Feat/stratified k fold #95

L-M-Sherlock · 2023-10-01T17:49:49Z

Port https://github.com/open-spaced-repetition/fsrs-optimizer/blob/fa63f61630a3e6a347e0576fc46b60e4561ac15e/src/fsrs_optimizer/fsrs_optimizer.py#L1049-L1082

also #88 (comment)

Consider to speed it up via #91 (comment)

By the way, the progress bar doesn't work as before. @dae

src/optimal_retention.rs

src/training.rs

dae · 2023-10-01T23:35:22Z

the progress bar doesn't work as before

We won't be able to use the built-in progress bar - I'll need to rewrite the progress code to handle the fact that training is happening in multiple threads at once.

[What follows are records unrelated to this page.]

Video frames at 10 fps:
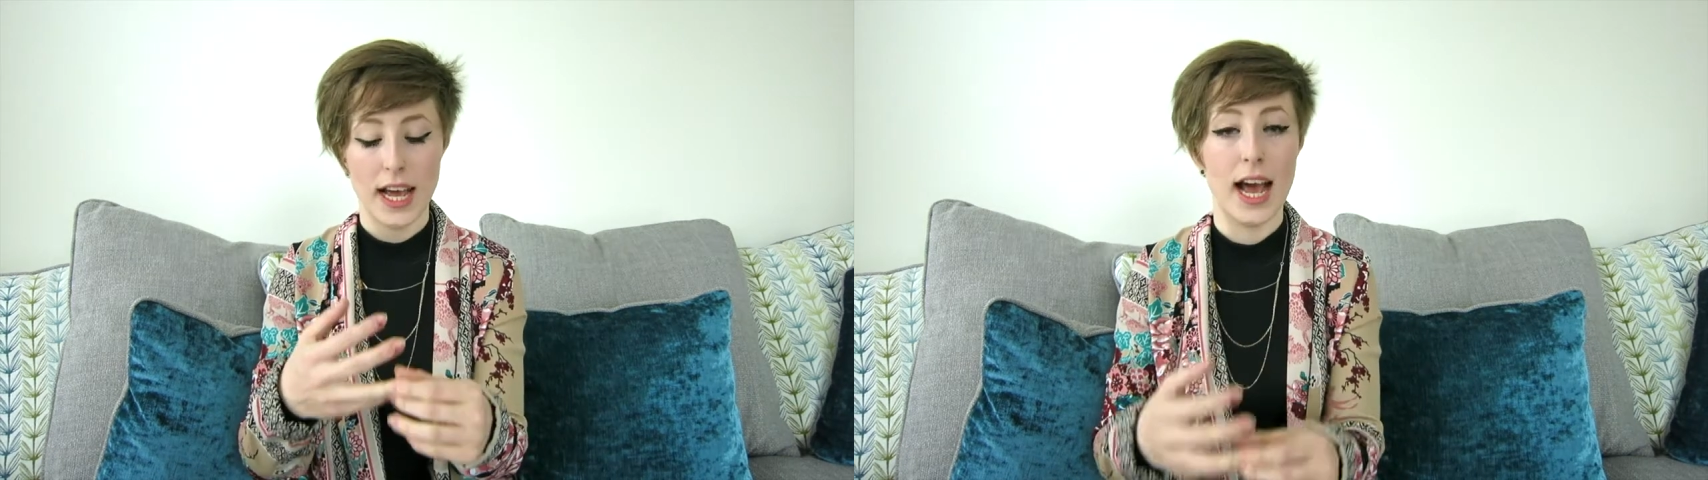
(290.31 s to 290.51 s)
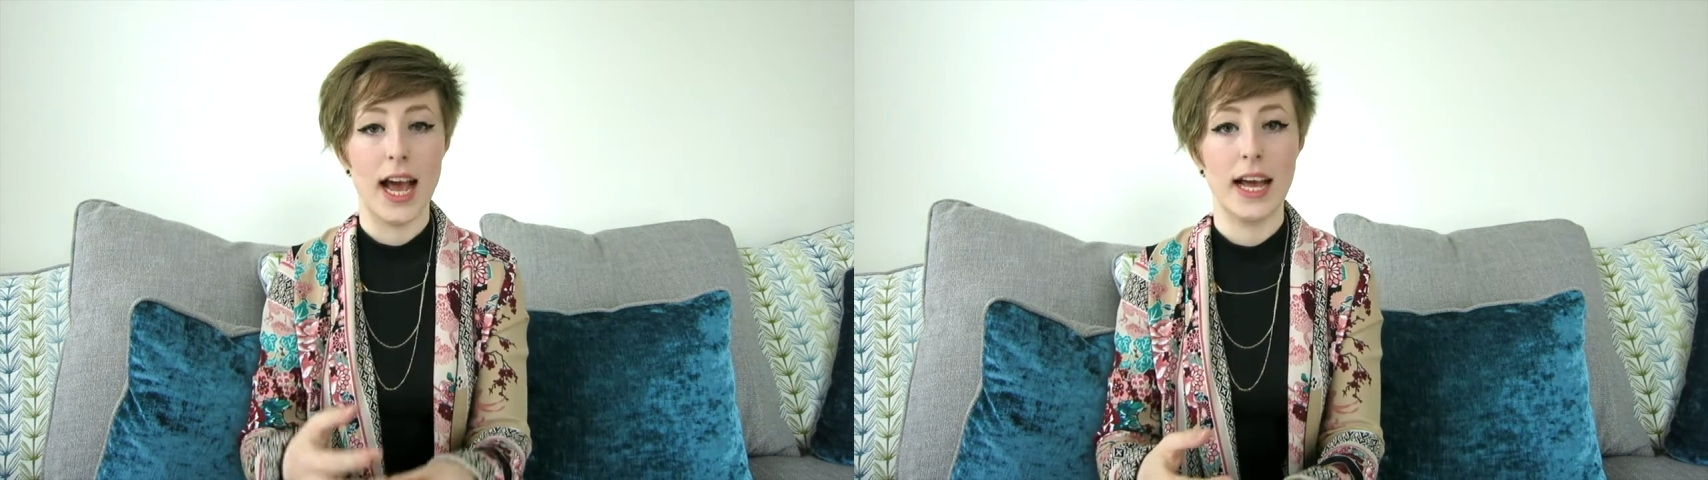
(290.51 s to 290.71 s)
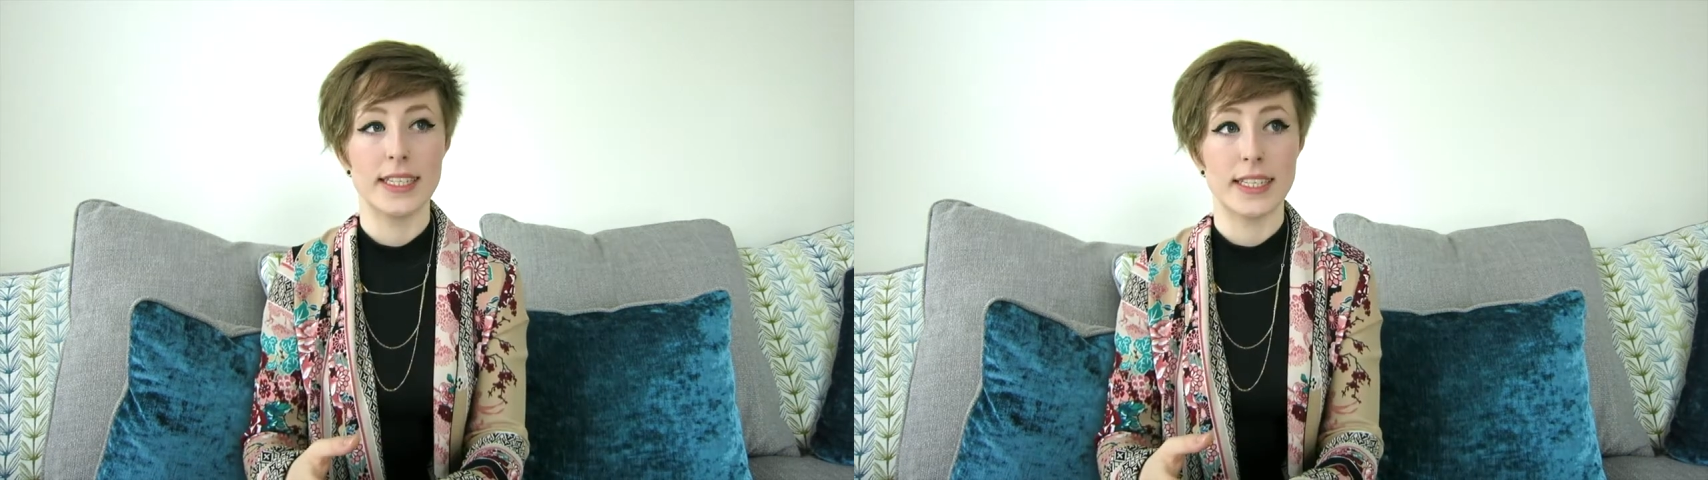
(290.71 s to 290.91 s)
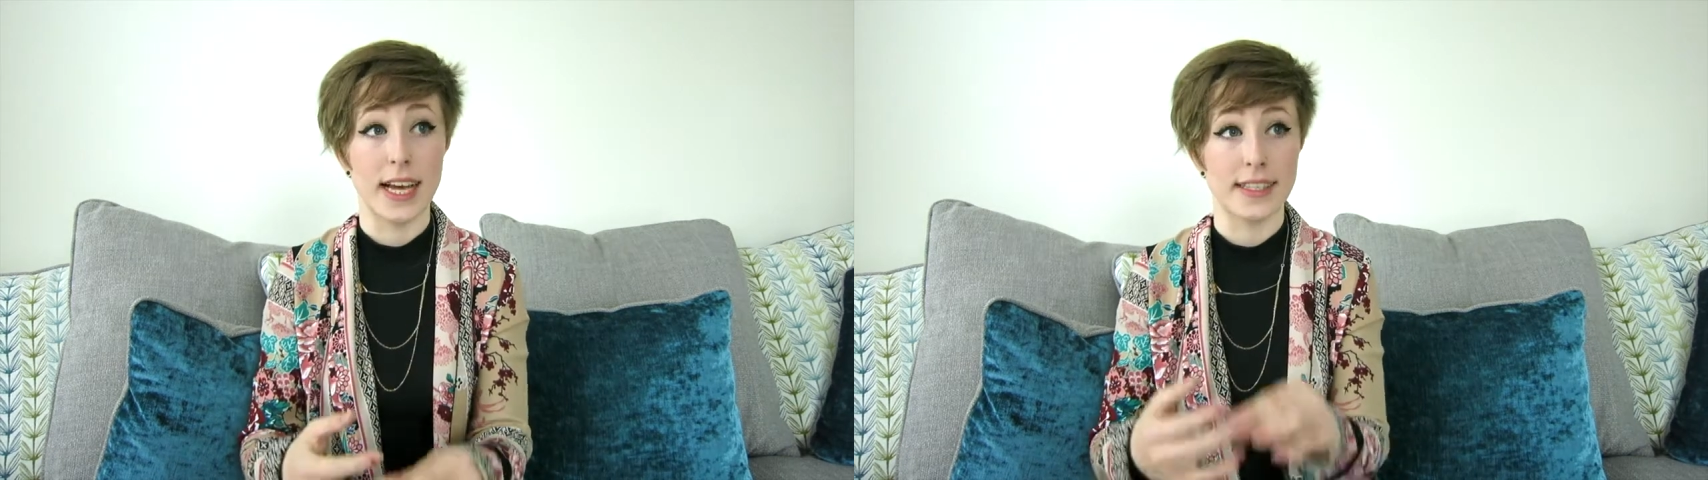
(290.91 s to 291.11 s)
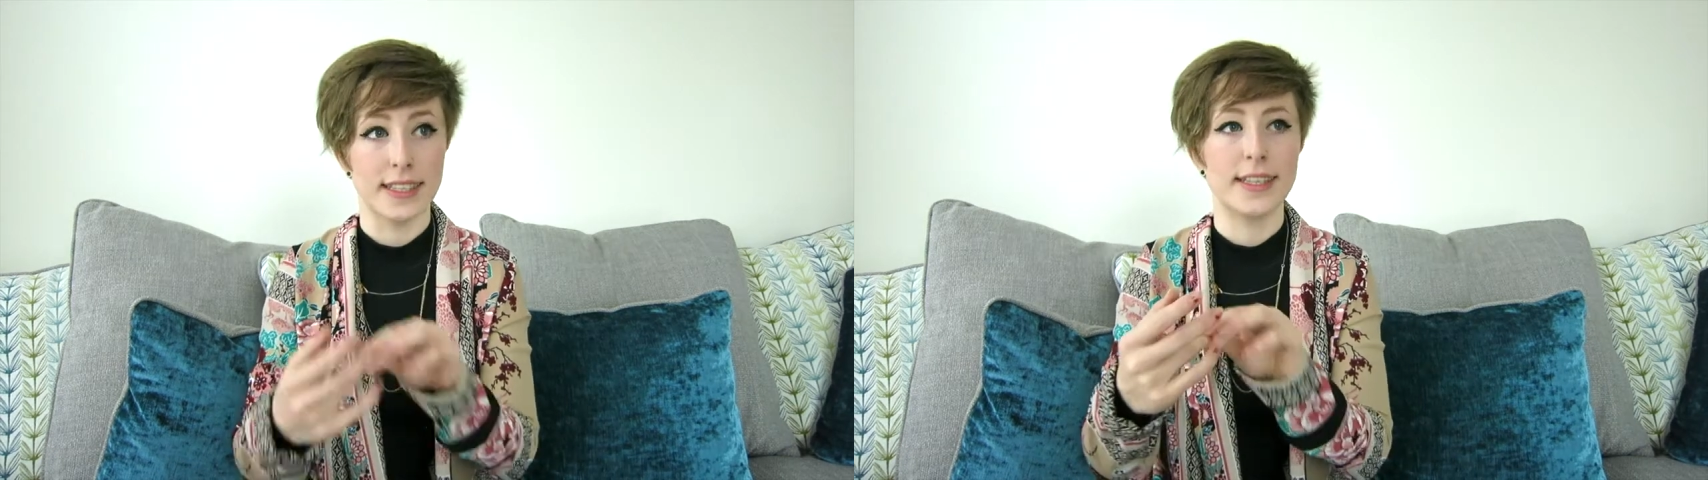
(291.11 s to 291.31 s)
and
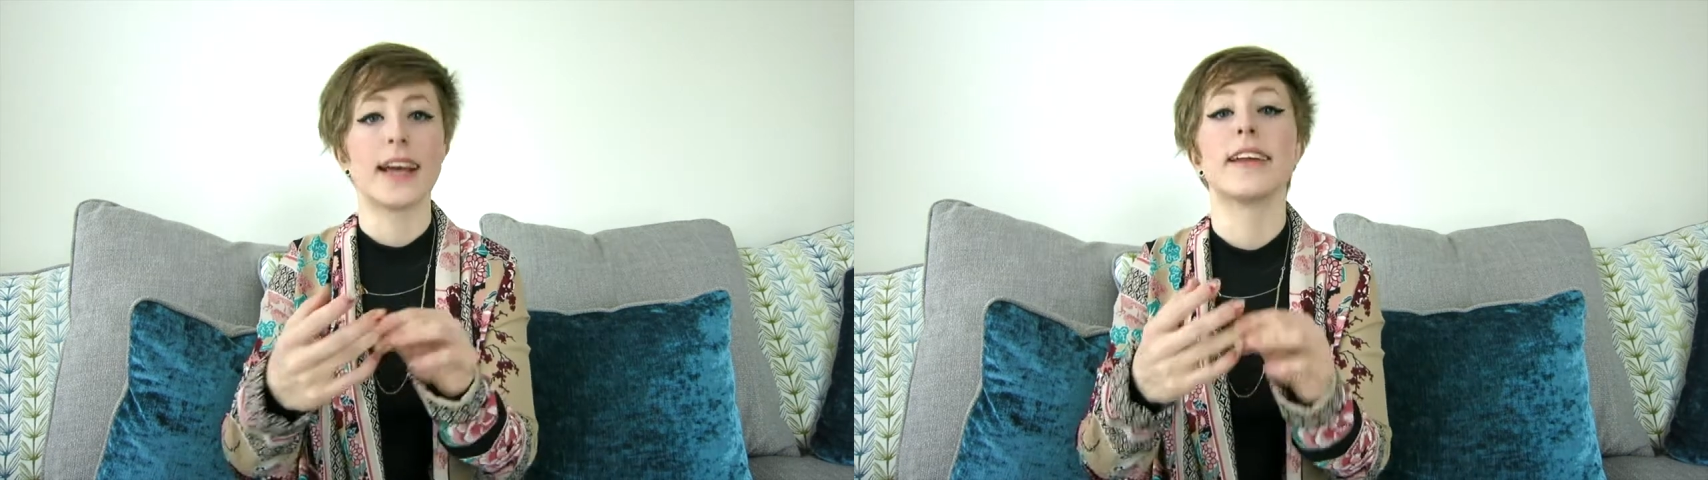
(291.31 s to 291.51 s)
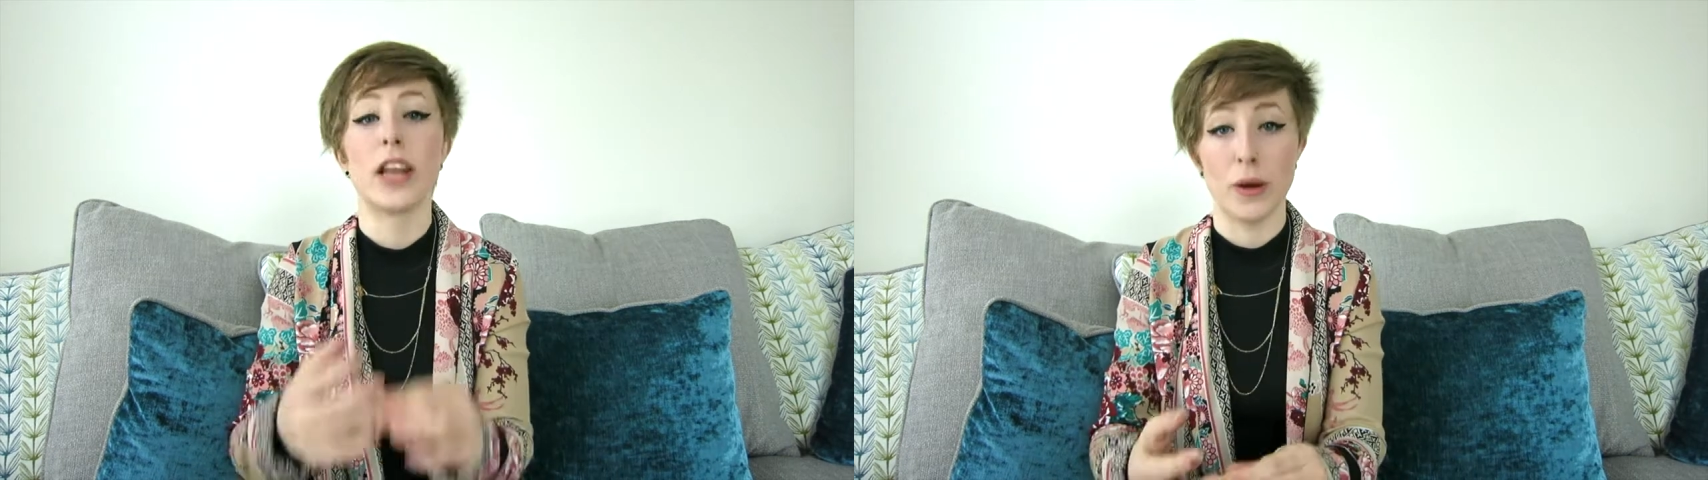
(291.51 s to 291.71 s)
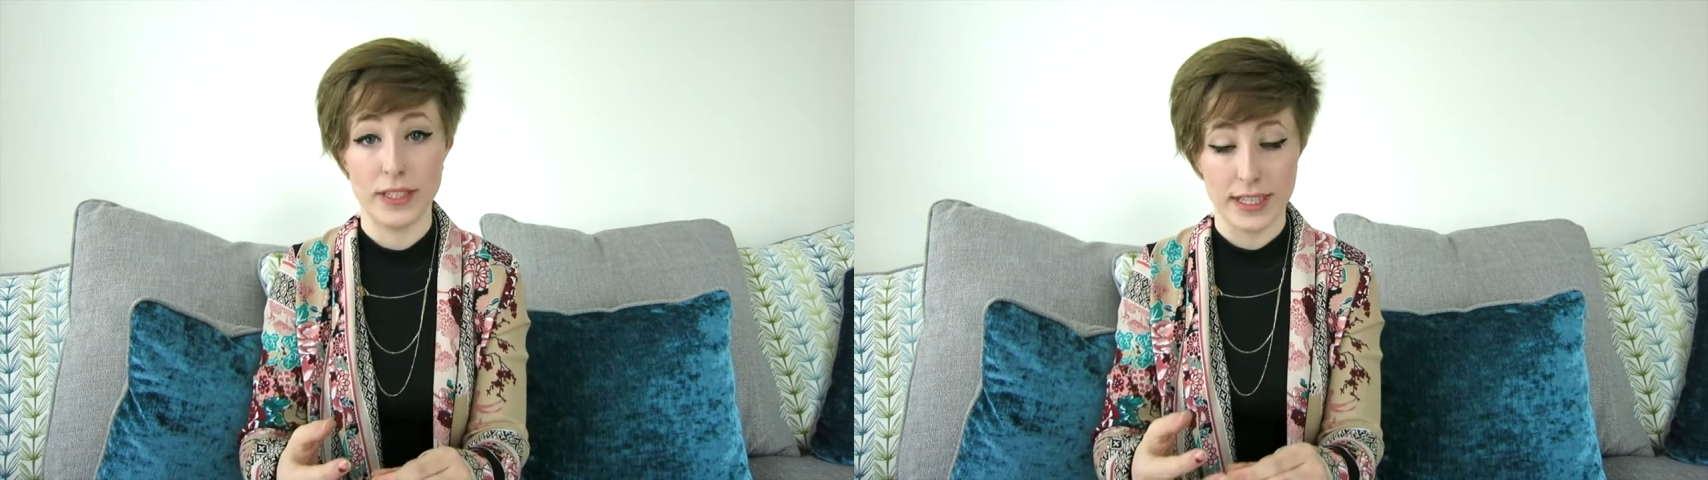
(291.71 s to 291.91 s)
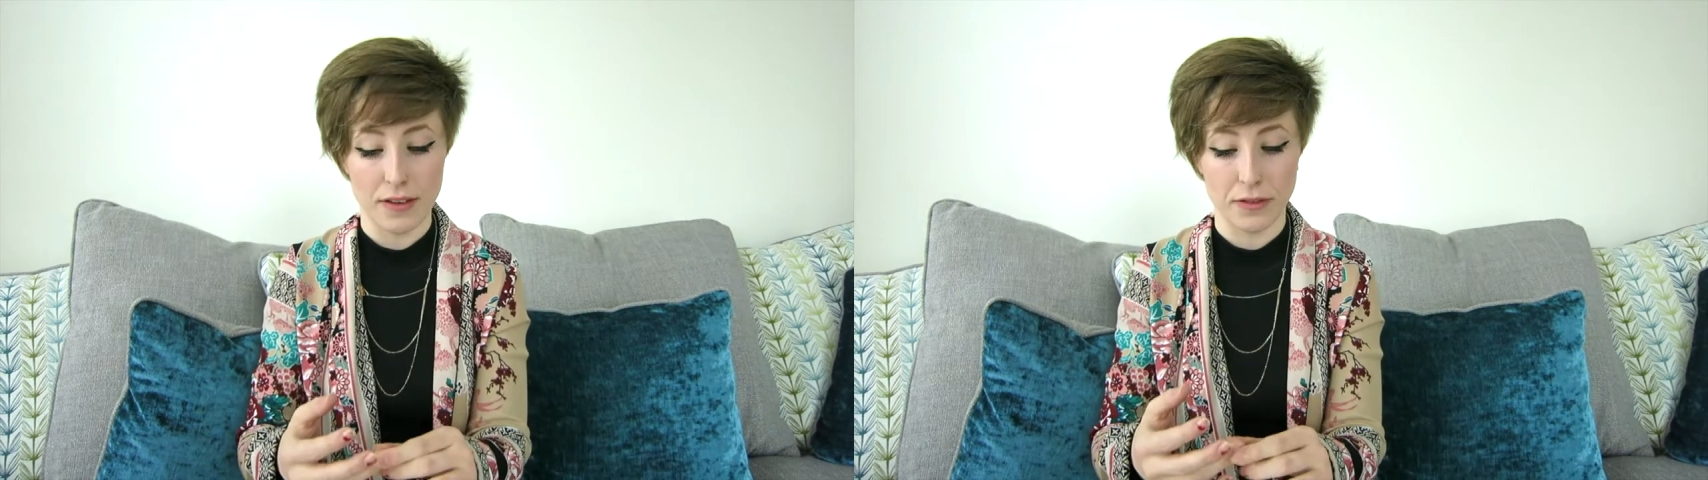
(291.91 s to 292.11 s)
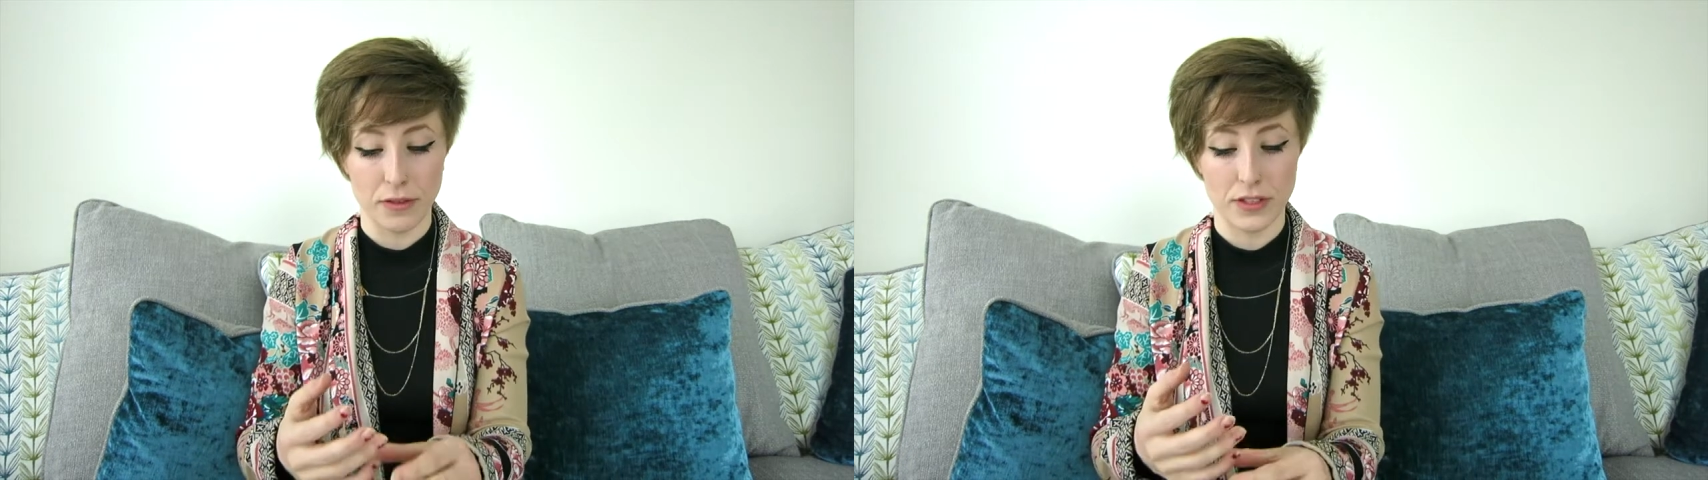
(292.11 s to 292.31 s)
that's the second lowest level.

dae · 2023-10-02T01:49:20Z

There is an issue in burn that is preventing us from getting optimum performance. I've sent them a PR: tracel-ai/burn#839

Currently n_splits is hard-coded to 5, which means that on CPUs with more cores, we wouldn't be fully taking advantage of them. Would it make sense to allow splits to go up to 16? If so, I can do that in a follow-up PR that determines the splits based on available CPU cores.

src/training.rs

dae · 2023-10-02T03:09:12Z

split=16
metric: LogLoss
FSRS-rs mean: 0.3899
metric: RMSE
FSRS-rs mean: 0.3345
metric: RMSE(bins)
FSRS-rs mean: 0.0624

split=5
metric: LogLoss
FSRS-rs mean: 0.3894
metric: RMSE
FSRS-rs mean: 0.3343
metric: RMSE(bins)
FSRS-rs mean: 0.0612

split=1
metric: LogLoss
FSRS-rs mean: 0.3878
metric: RMSE
FSRS-rs mean: 0.3337
metric: RMSE(bins)
FSRS-rs mean: 0.0598

Maybe we could look at the size of the dataset, and use that to help decide how many splits? Eg try to avoid creating splits with less than 5,000 items.

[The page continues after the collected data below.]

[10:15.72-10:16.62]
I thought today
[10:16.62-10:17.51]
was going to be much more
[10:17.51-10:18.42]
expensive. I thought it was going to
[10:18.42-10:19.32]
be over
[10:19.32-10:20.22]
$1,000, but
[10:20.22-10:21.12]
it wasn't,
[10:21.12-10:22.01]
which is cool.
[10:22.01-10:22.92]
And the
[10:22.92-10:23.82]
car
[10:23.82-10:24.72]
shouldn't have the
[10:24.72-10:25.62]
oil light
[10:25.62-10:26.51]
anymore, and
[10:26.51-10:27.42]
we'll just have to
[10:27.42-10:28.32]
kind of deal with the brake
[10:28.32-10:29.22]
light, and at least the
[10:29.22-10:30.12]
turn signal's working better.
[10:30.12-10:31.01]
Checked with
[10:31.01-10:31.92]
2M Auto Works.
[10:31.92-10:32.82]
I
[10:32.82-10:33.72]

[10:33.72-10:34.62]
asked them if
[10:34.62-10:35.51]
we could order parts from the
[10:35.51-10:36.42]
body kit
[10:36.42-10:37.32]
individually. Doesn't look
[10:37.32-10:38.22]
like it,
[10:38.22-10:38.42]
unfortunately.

L-M-Sherlock · 2023-10-02T05:26:43Z

Currently n_splits is hard-coded to 5

Because the py optimizer applies n_splits=5. I want to compare them in the benchmark with the same hype-parameters.

dae · 2023-10-02T05:36:10Z

I tried with: let n_splits = 16.min(items.len() / 5000).max(1);, and it looks like we get the best of both worlds: better performance in large revlogs, and weights equal to the split=1 case:

metric: LogLoss
FSRS-rs mean: 0.3877
metric: RMSE
FSRS-rs mean: 0.3337
metric: RMSE(bins)
FSRS-rs mean: 0.0597

What if we adjusted the Python optimizer to use the same logic in calculating splits, so you could still compare the two? In Anki I think 16 should be detected from the current cpu's core count, but we could use an env var to force it to be a specific number, so the tests are consistent.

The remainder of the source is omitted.